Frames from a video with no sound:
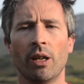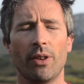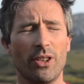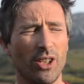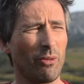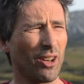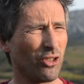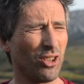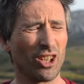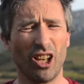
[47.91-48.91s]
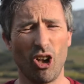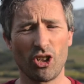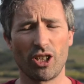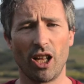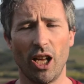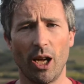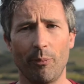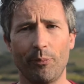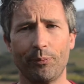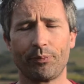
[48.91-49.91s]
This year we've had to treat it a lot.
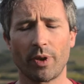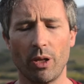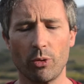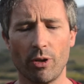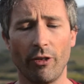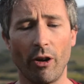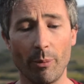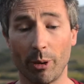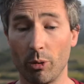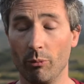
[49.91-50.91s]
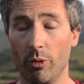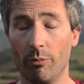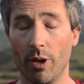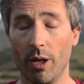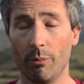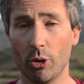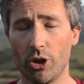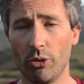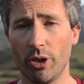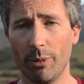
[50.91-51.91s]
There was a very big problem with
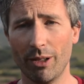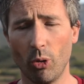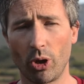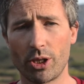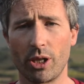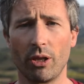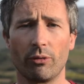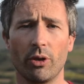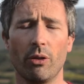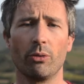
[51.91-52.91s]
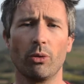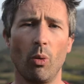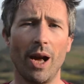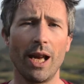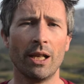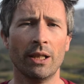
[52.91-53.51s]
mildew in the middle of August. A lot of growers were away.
____
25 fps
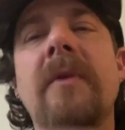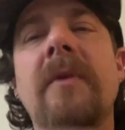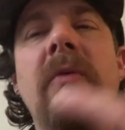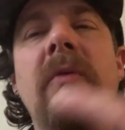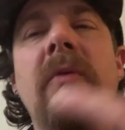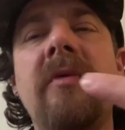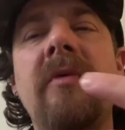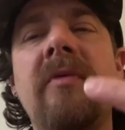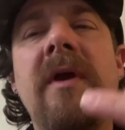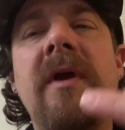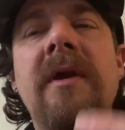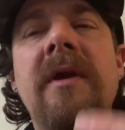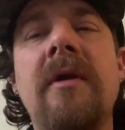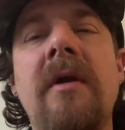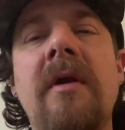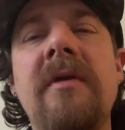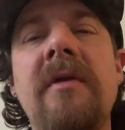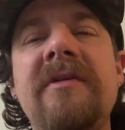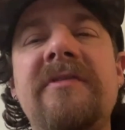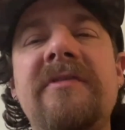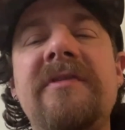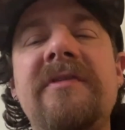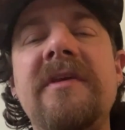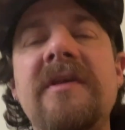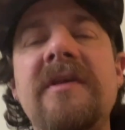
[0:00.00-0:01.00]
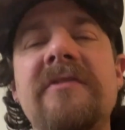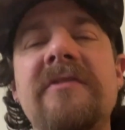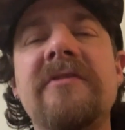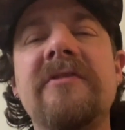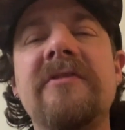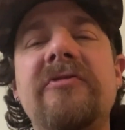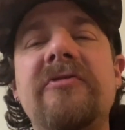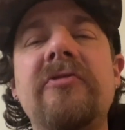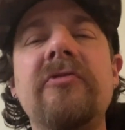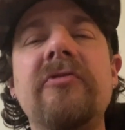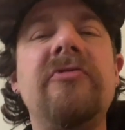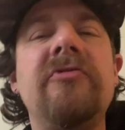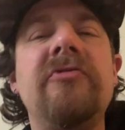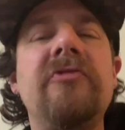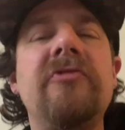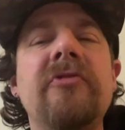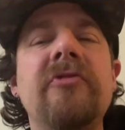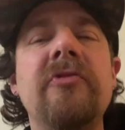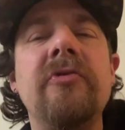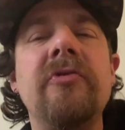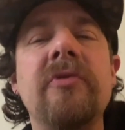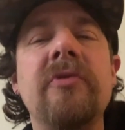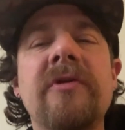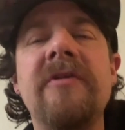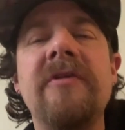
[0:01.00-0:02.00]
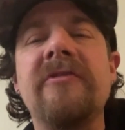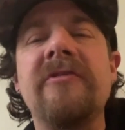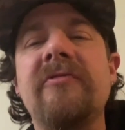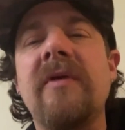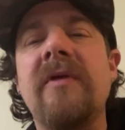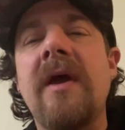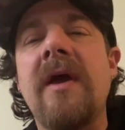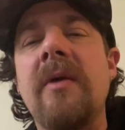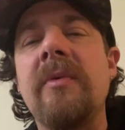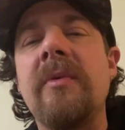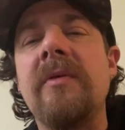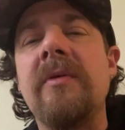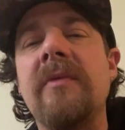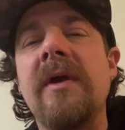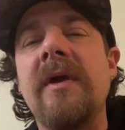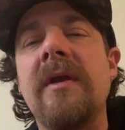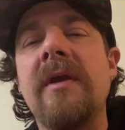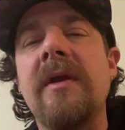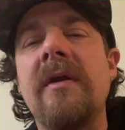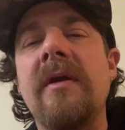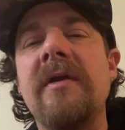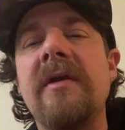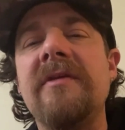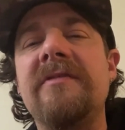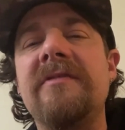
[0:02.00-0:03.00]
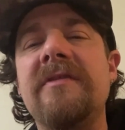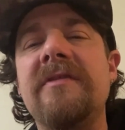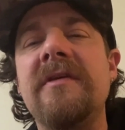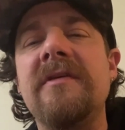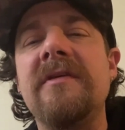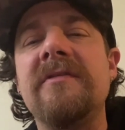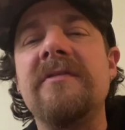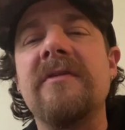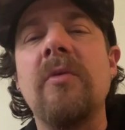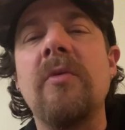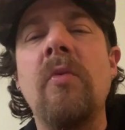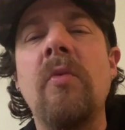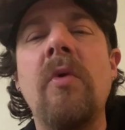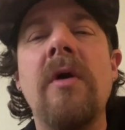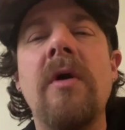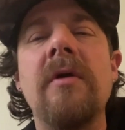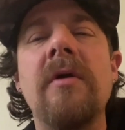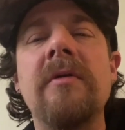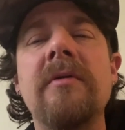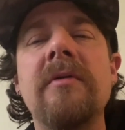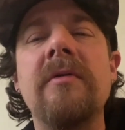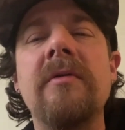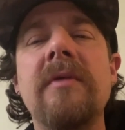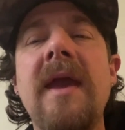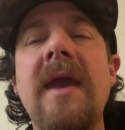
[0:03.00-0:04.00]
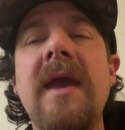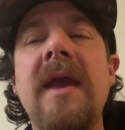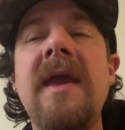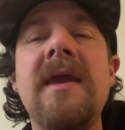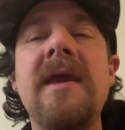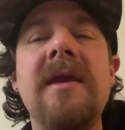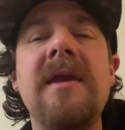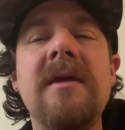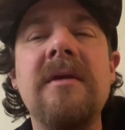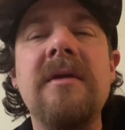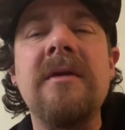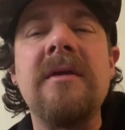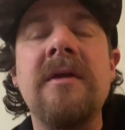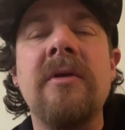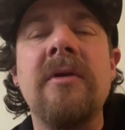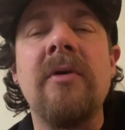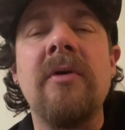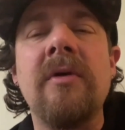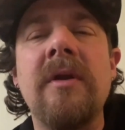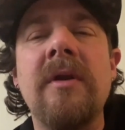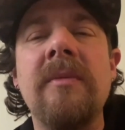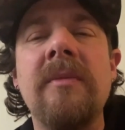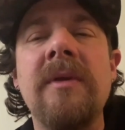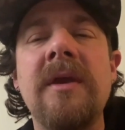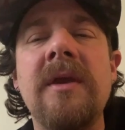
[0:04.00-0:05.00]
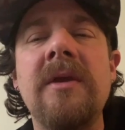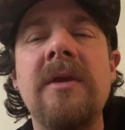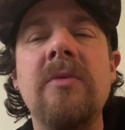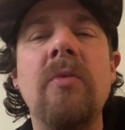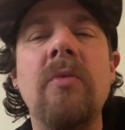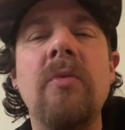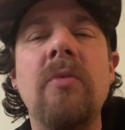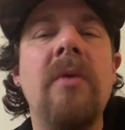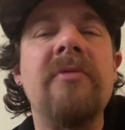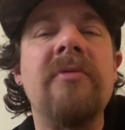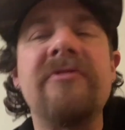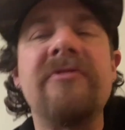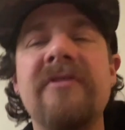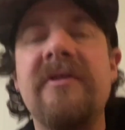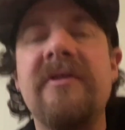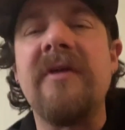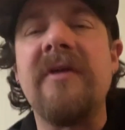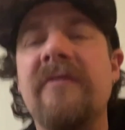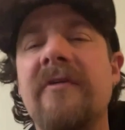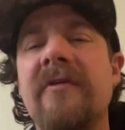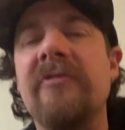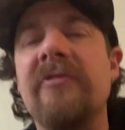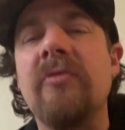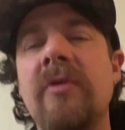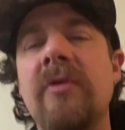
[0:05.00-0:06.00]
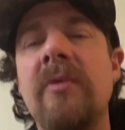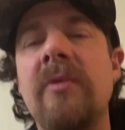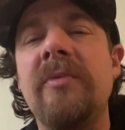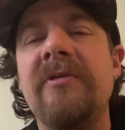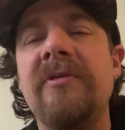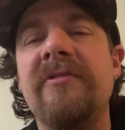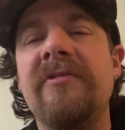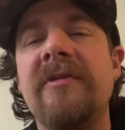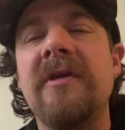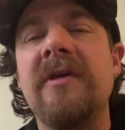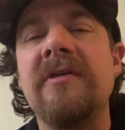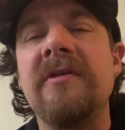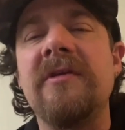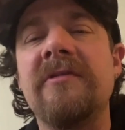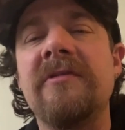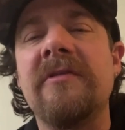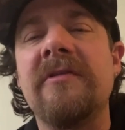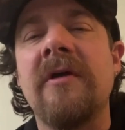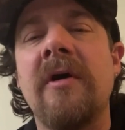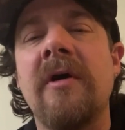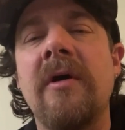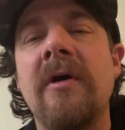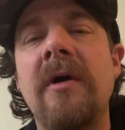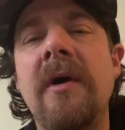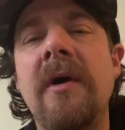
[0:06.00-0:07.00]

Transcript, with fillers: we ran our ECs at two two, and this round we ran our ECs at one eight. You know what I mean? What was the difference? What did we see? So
____
Action item:
Of the lines above, quote exactly those from the one with "[0:05.00-0:06.00]" through the one with "Transcript, with fillers: we", ends included; pictures stay out.

Task response:
[0:05.00-0:06.00]
[0:06.00-0:07.00]

Transcript, with fillers: we ran our ECs at two two, and this round we ran our ECs at one eight. You know what I mean? What was the difference? What did we see? So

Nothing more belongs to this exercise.